I mean I was in this limbo. I knew that I was in between one thing and the next, and the show is very much about that. But, to rewind even further, when I first saw the Off Broadway production, it felt like a message in a bottle just for me. I was a senior in college, about to graduate with a degree in theatre studies, and it was the month after September 11th, when everyone was questioning everything. The way I experienced it was, like, “Hey, that pretty girl sitting next to you who’s a talented actress is not going to be your girlfriend anymore, and she’s not going to be an actress. Your other friends who are so brilliant and are studying the arts are all going to grow up and get real jobs. You’re going to be the only idiot smashing your head against their childhood dream. And, if it’s worth it to you, it’s worth it. But it’s really fucking hard.” My girlfriend at the time—apparently I ditched her after the show. I don’t remember this, but I was, like, “I gotta go,” and walked off into the night. I think I had the presence of mind to put her in a cab. But I just was, like, I have to go think about my life. I went back and saw it three times.

What had been your relationship with “Rent”?

I experienced “Rent” in a similar way. I saw it for my seventeenth birthday. It was the first truly contemporary musical I had ever seen. I remember thinking, This takes place now? In New York? Downtown? The fact that Jonathan died young loomed large in my imagination before I even walked into the theatre. I was a very morbid kid. I had a poster of Brandon Lee on my wall. I was really haunted by promise cut short. Always had been. The show felt so personal and homemade, and I didn’t know musicals could feel like that. I grew up in the era of “Phantom” and “Cats,” these extravaganzas, and here are these lyrics about “throw down the keys so I can get into your building”—which was true when we went to 508 Greenwich [Larson’s apartment building] to film. There’s a phone booth across the street you would call Jonathan’s apartment from, and he would throw his key down, because their buzzer was busted.

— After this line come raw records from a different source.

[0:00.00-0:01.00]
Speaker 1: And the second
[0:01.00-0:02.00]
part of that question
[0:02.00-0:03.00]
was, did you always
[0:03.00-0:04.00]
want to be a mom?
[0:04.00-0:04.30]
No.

This musical began as a one-man show, but your movie is pretty large in scope. Can you talk about building out the world using what was already available? It almost seems like you and Steven Levenson, the screenwriter, were collaborating with a ghost.

I think musical films need a strong frame to allow the suspension of disbelief—when the camera’s right up here, it’s hard to buy someone breaking into song. So my conceit was: as soon as his fingers touch the keys, we’re in the world of Jonathan Larson. That can be very real, and that can be as unreliable as we need it to be. That was a liberating concept. In the casting of “Rent,” you saw the most diverse cast you’d ever seen on Broadway. There’s a quote from the book on the making of “Rent,” when Jonathan invited everyone to his apartment for the peasants’ feast. He said, “This is a musical about my friends, and you’re all playing my friends.” I took that as an invitation to cast this as diversely as possible, because when he cast his friends he cast as diversely as possible. Then we talked to folks—never setting out to make “St. Jonathan,” because no one who knew him would argue that he was a saint. He was a tough collaborator. He could really get in his own way when he felt like he was right.